No pedagogy which is truly liberating can remain distant from the oppressed by treating them as unfortunates and by presenting for their emulation models from among the oppressors. The oppressed must be their own example in the struggle for their redemption (Freire, Pedagogy of the Oppressed, 1970, p. 54)
As I am setting in a cold, concrete classroom, prepping essay instructions for a group of young students who are trying to get to the US university system here in South Korea, I keep thinking of my duty to my students. The words for Paulo Freire sit with me, but also how misguided many of the attempts to use him by “progressive liberal” educators are. The focus was always on the banking model of education–fight against the idea that the teacher was an informational storehouse. This notion of Freire’s is totally in line with prior liberal models of education, such as the pragmatism of John Dewey, and thus didn’t really challenge the received political dogmas of most education departments. Must less focus was on the more difficult challenging implications of the Freire’s work, and sitting in the school I am sitting in watching students many of whom hope for nothing more than the go to America so they can could back here and work for some Chaebol (a word that generally translated like conglomerate or corporation, but literally means “business clan” which is more apt), I realize that I have no idea how to teach them to struggle exactly, and given that they have been taught in a Confucian education system that must values the passive “banking model” that Freire and his liberal admirers so detest. Yet there is something in both respecting that tradition, and always encouraging my students to struggle with it that seems like a fracture point.

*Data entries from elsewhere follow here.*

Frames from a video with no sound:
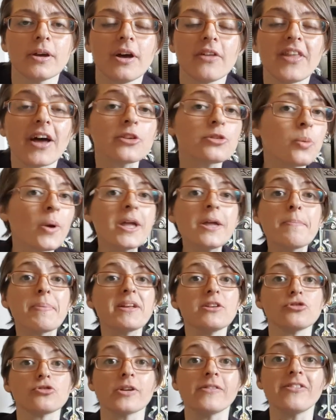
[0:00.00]
That's where you've
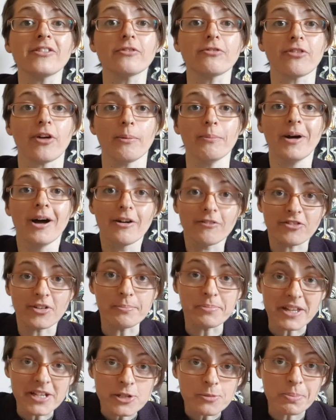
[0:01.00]
been driven
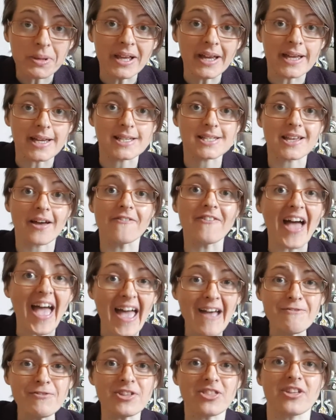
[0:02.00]
from this place of
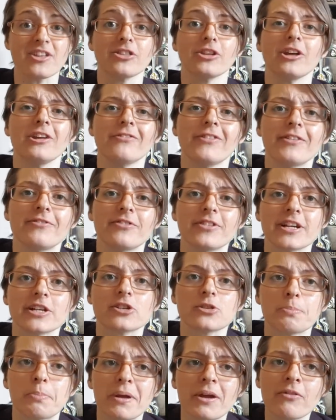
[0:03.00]
everything that you've ever
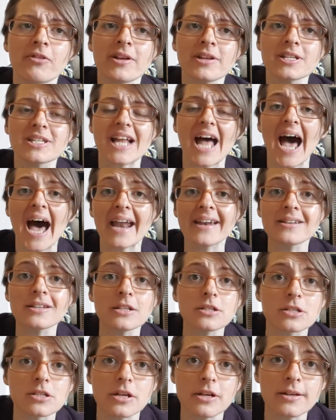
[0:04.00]
experienced and
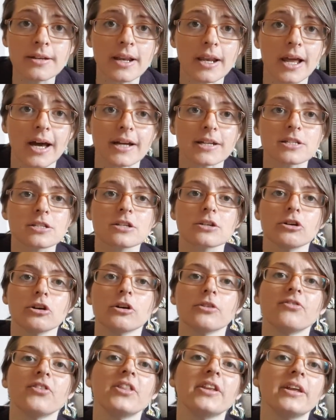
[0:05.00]
internalized
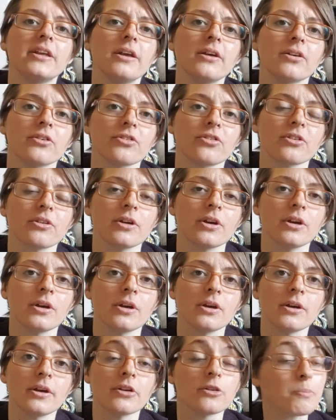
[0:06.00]
over the years.
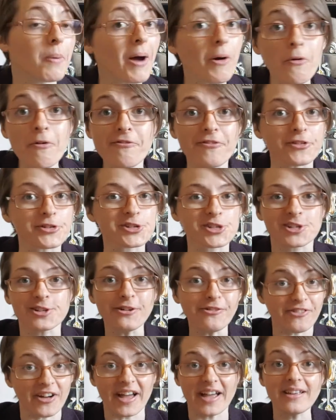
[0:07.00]
It's powerful
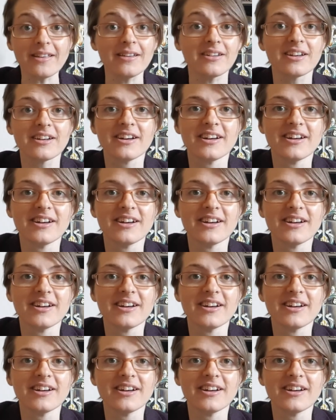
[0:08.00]
stuff, eh?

So much goal is always to respect their wishes and yet try to model struggling: struggling with concepts, struggling with the fact that intellectual life is both hard and open to all those willing to engage in it. I was raised by a mechanic and a waitress, who later in life, became a nurse. I am an academic by demeanor, but during my education schooling I was often alienated by the approach of the slightly more middle class teachers I worked. Sure, we were all proles for the most part, but what of the most ingenious elements of late capitalism is how even slight class differences can seem massive in the way cultural distinction markers change. Taste is a matter of class war, and the liberal educators I worked didn’t seem at all aware of it. One day, I had enough in my MAT classes and brought in this video:
And I realized that the talk of the oppressed Paulo Freire often himself put in a binary that seemed to essentialize in an almost mystical way. Freire’s opposition to the teacher-student dichotomy is very similar to Buber’s distinctions about “I-it” and “I-thou,” but this in a way fails to see the way our educational aptitudes are conditioned themselves by any number of contexts that emerge from a larger contradiction in society: our class, race, gender, etc all limit our ability to process certain kinds of “truth.” Furthermore, a fundamentally unwillingness to admit to oneself that one’s students must also struggle against you may be implied. If we are going to use such dichotomies, Buber’s may actually be more helpful: The teacher who fractures a students identity softly may be much more useful to teaching them how to struggle than the one who affirms their identity regardless of how little choice the student had in affirming it. I-thou relationships can be in opposition because human beings can be in opposition. I-it relationships aren’t about such opposition: they see the person as an object.
At this point, it all seems very abstract, but in a real sense it is: if I want to teach people how to emancipate themselves I cannot simply affirm who they are out of some vague notion of respect for the other, or empowering the “oppressed” by letting them be themselves. I don’t want to be the class tourist, or in this case, the foreign tourist, who is merely is here to bring affirm my students preconceived notions of being by engaging in “teachable moments” or being with them in “authentic situations.” Or, worse yet, merely asking random questions which do not challenge their positions in society or their ideologies in the guise of pretending to be Socratic. I am to bring to them cognitive dissonance, and guide them through the personal terror that can come when you realize how much of an individual you aren’t, or when you realize that the truth alone won’t set you free.
This, of course, requires that this break down has happened to you as well. The truth won’t set you free and neither will education alone, but let’s also not pretend they aren’t necessary. Necessary, indeed, but insufficient. The fracture is only the beginning of carving out hollow so the water beneath can flow.